Some of the same prosecutors who are currently claiming the authority to deviate from the zero bail schedule are on record acknowledging that the Judicial Council’s order does not allow judges or prosecutors to decide when $0 bail is appropriate. Days before the emergency rule went into effect, San Diego County District Attorney Summer Stephan wrote a letter to Chief Justice Tani Cantil-Sakauye asking her to amend it to include a mechanism “for judicial review in cases that present a threat to public safety.”
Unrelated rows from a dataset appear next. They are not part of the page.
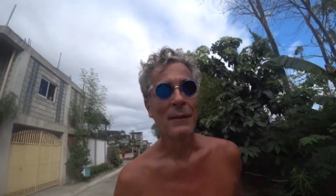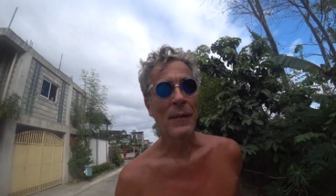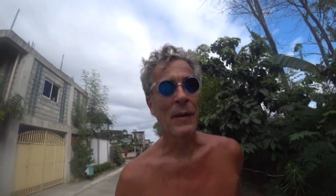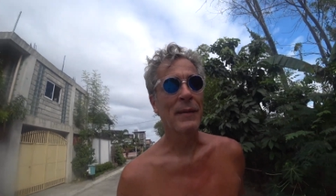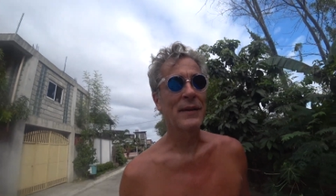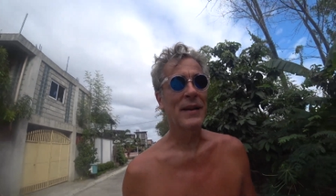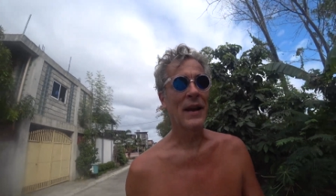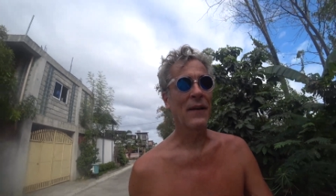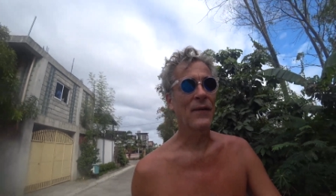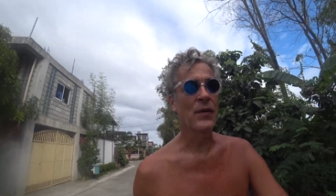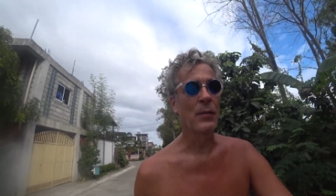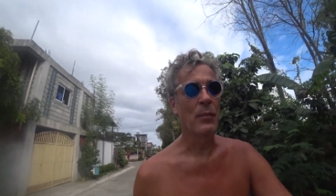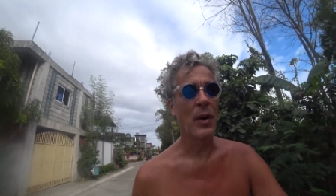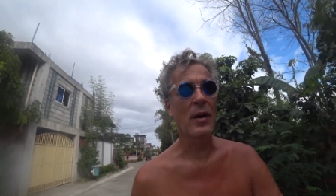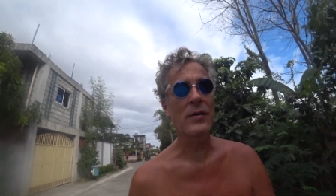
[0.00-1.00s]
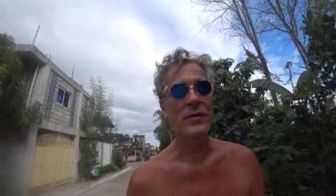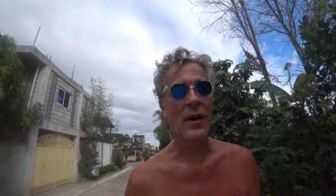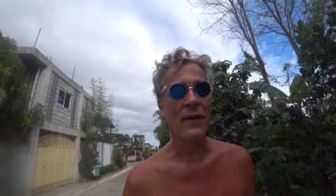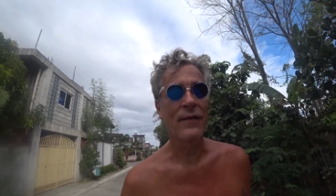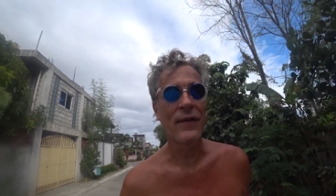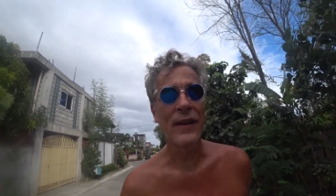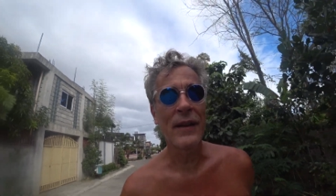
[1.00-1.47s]
Maybe take a few parts
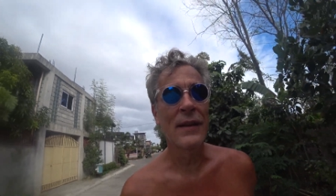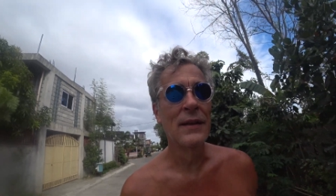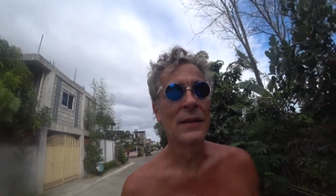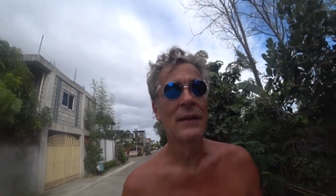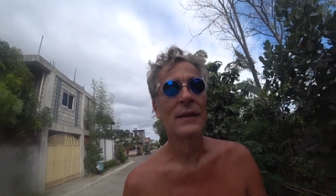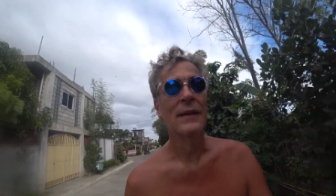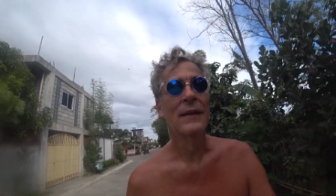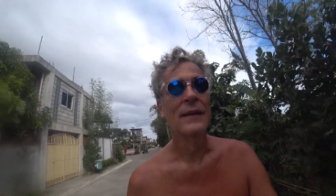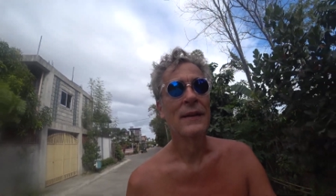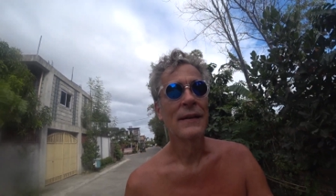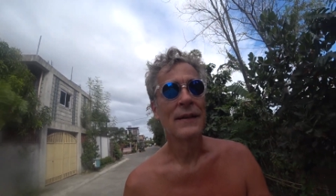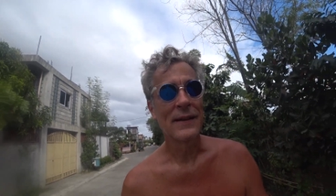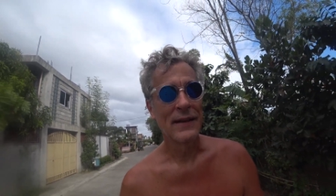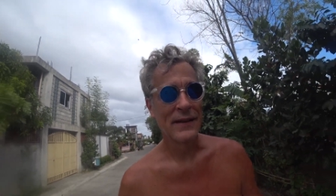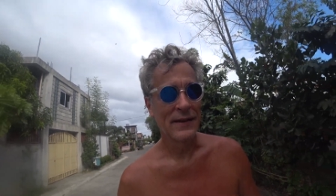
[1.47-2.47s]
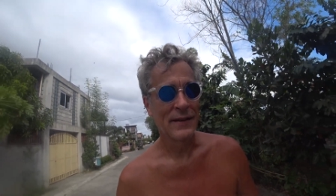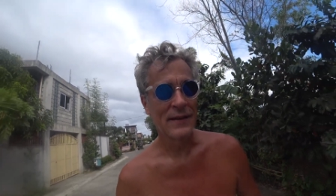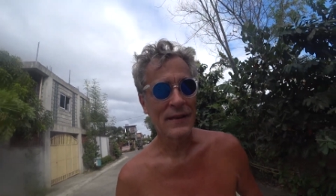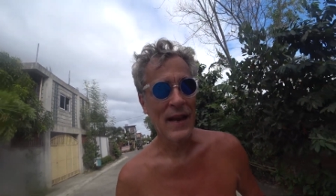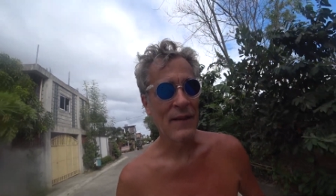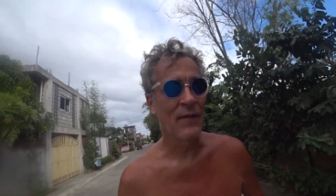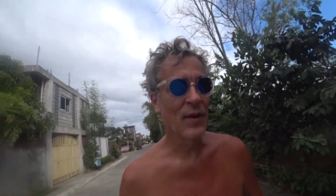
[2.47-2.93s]
off of it and
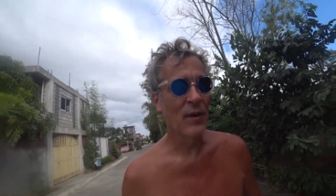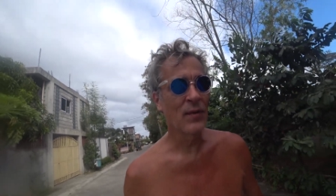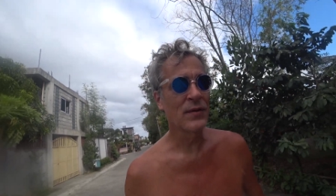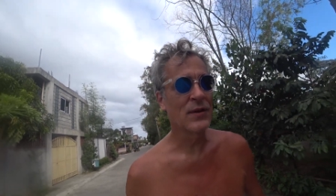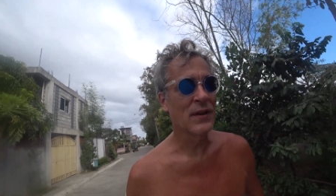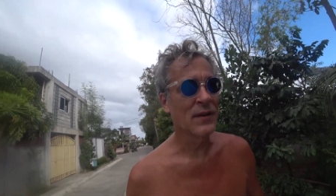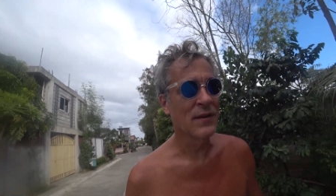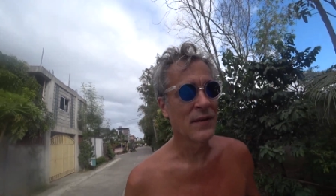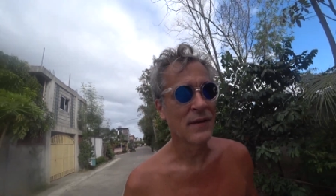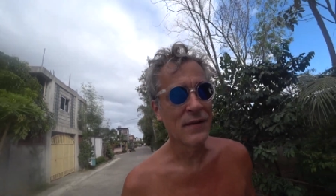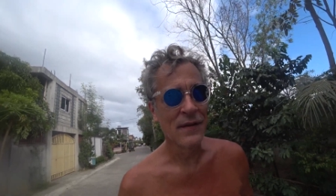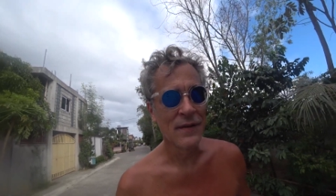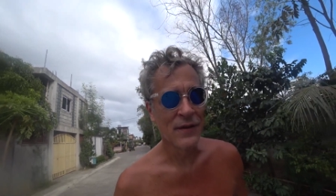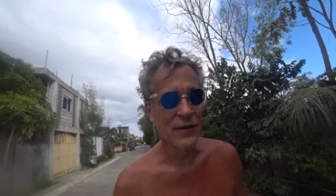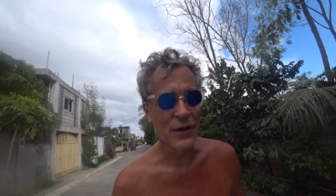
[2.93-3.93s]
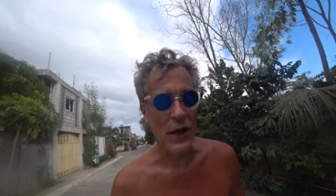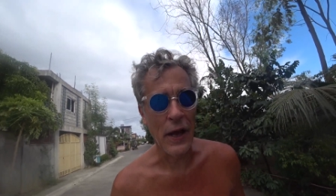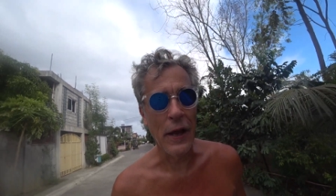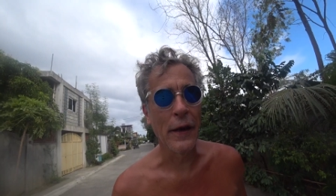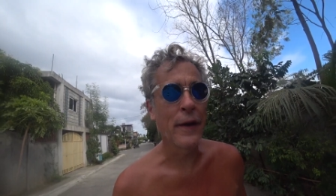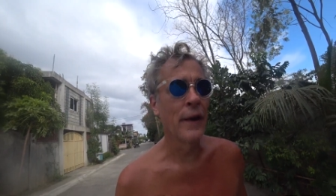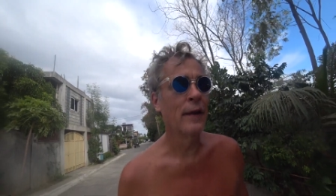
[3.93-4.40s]
save those in your
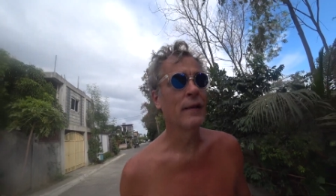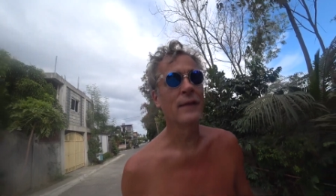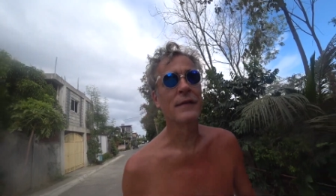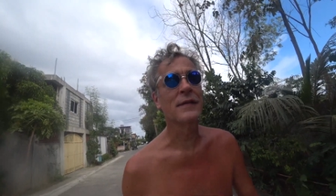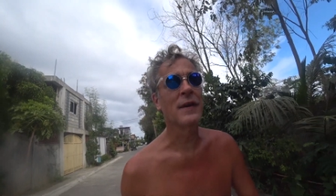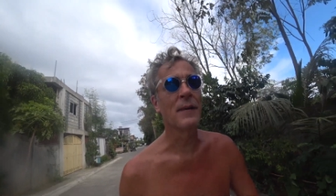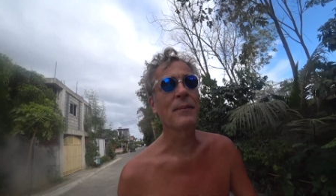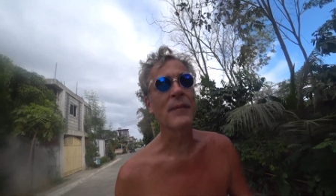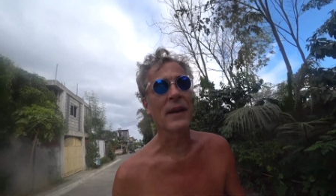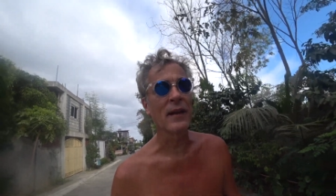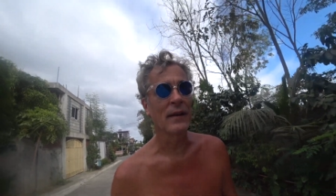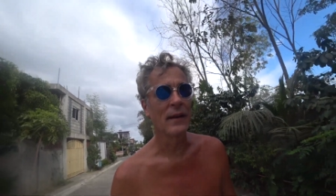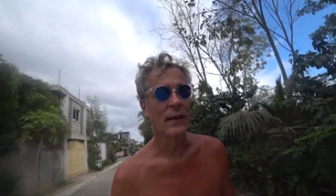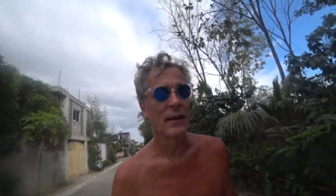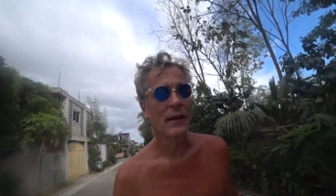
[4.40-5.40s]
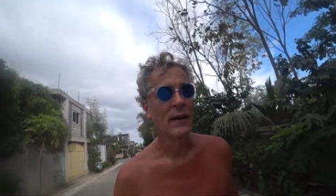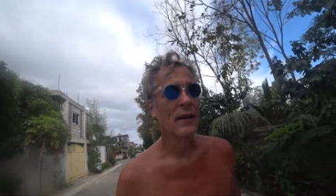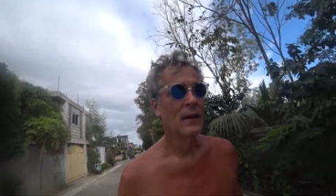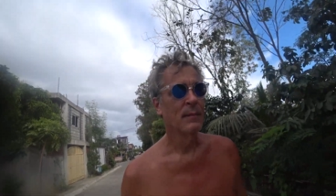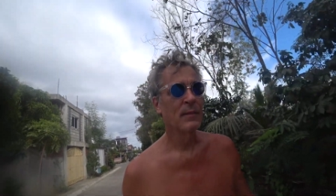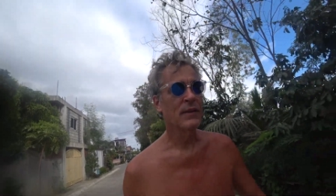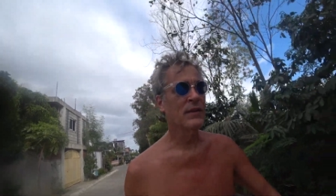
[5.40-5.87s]
shed or something.
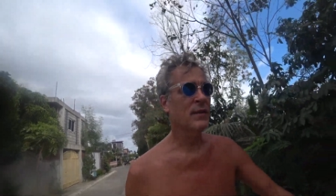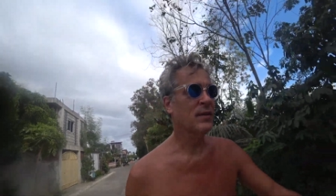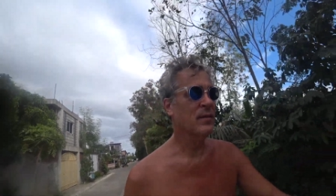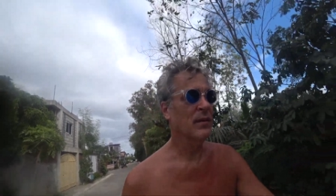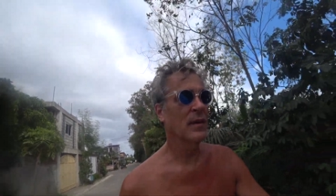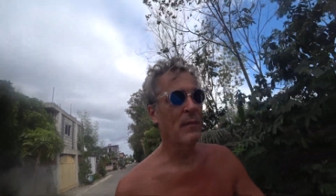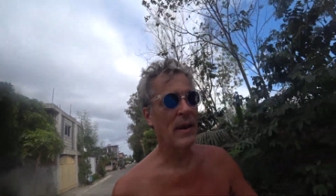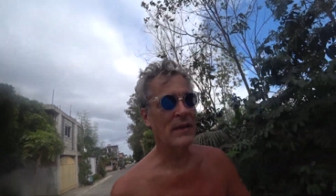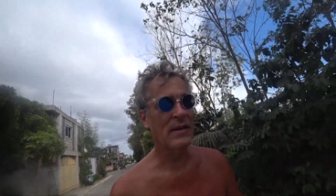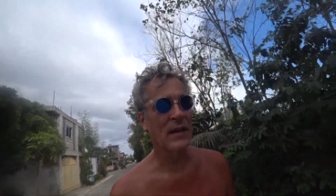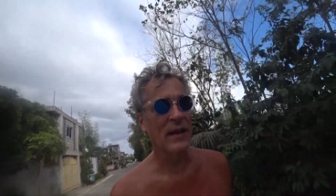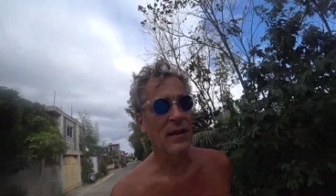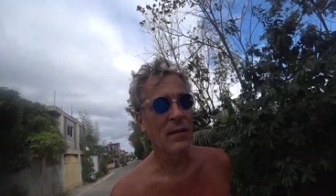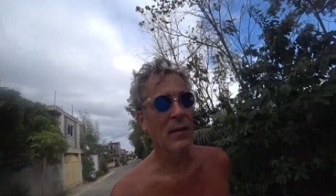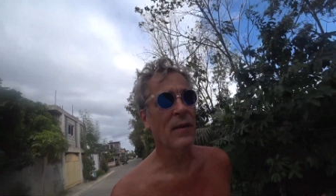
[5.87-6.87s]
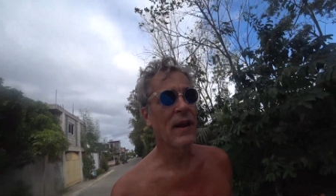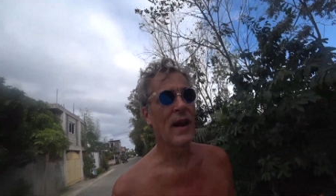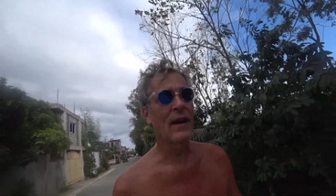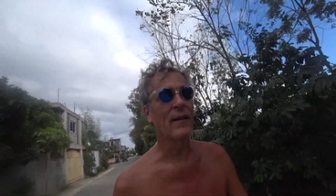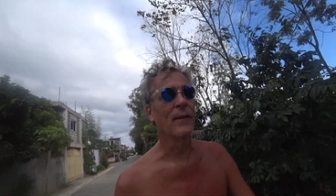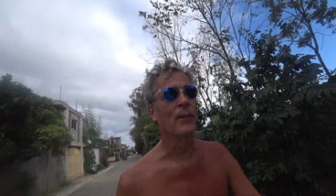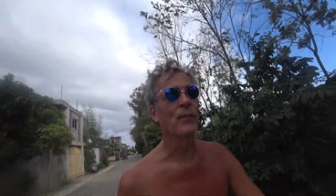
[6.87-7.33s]
But you, you basically throw it
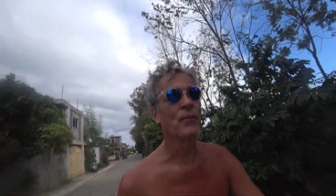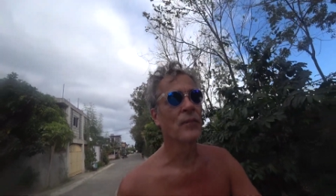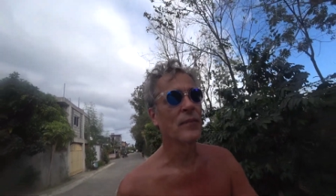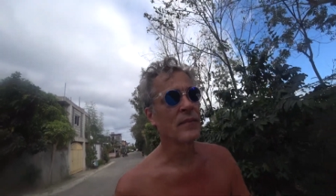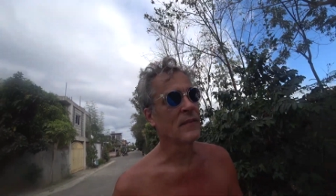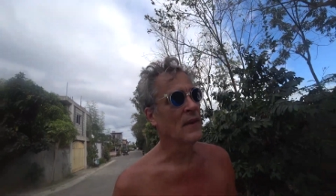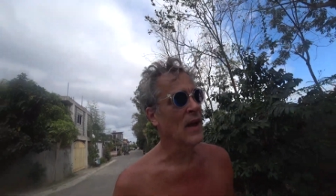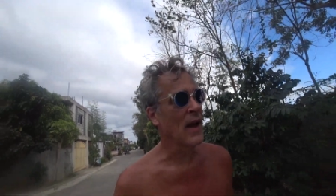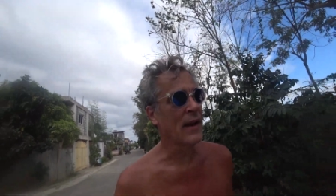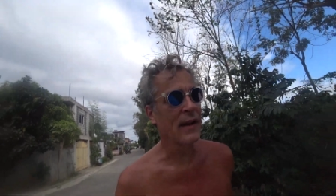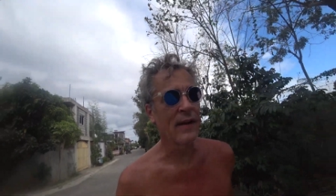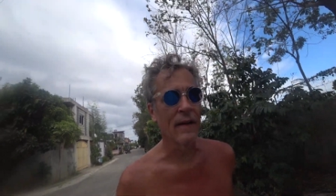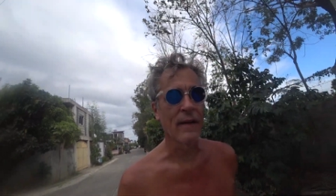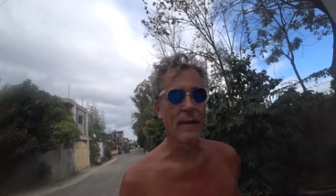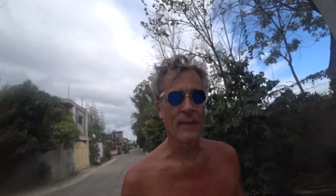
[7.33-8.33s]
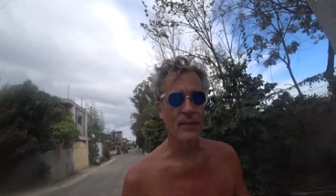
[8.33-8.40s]
out. Not here.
“Release decisions should be made thoughtfully after consideration of many factors, including criminal history and current level of dangerousness, and not solely based on the present charges,” Stephan wrote. “By setting the scheduled bail for most felony offenses at zero, our ability and opportunity to add release conditions has been curtailed, and our ability to protect the public has been taken from us,” Stephan continued.

The Judicial Council has not, however, amended the rule as she requested.

After HuffPost reported on Los Angeles prosecutors’ efforts to seek pre-coronavirus bail levels in cases covered by the Judicial Council’s order, Chief Deputy District Attorney Joseph Esposito sent an internal memo with the subject line: “EMERGENCY BAIL SCHEDULE — ZERO BAIL IS NOT DISCRETIONARY.” It is the DA office’s position that “courts do not have discretion to set bail other than $0 for offenses that are not found in the 13 listed exceptions,” Esposito wrote.

Courts in California are now considering whether it is mandatory to grant $0 bail to every individual with qualifying charges. A San Diego appeals court rejected a challenge from the public defender’s office that alleged the county’s Superior Court had violated the Judicial Council’s order by allowing the district attorney to argue for higher bail amounts in cases eligible for $0 bail. The public defender’s office has asked the state Supreme Court to review the ruling.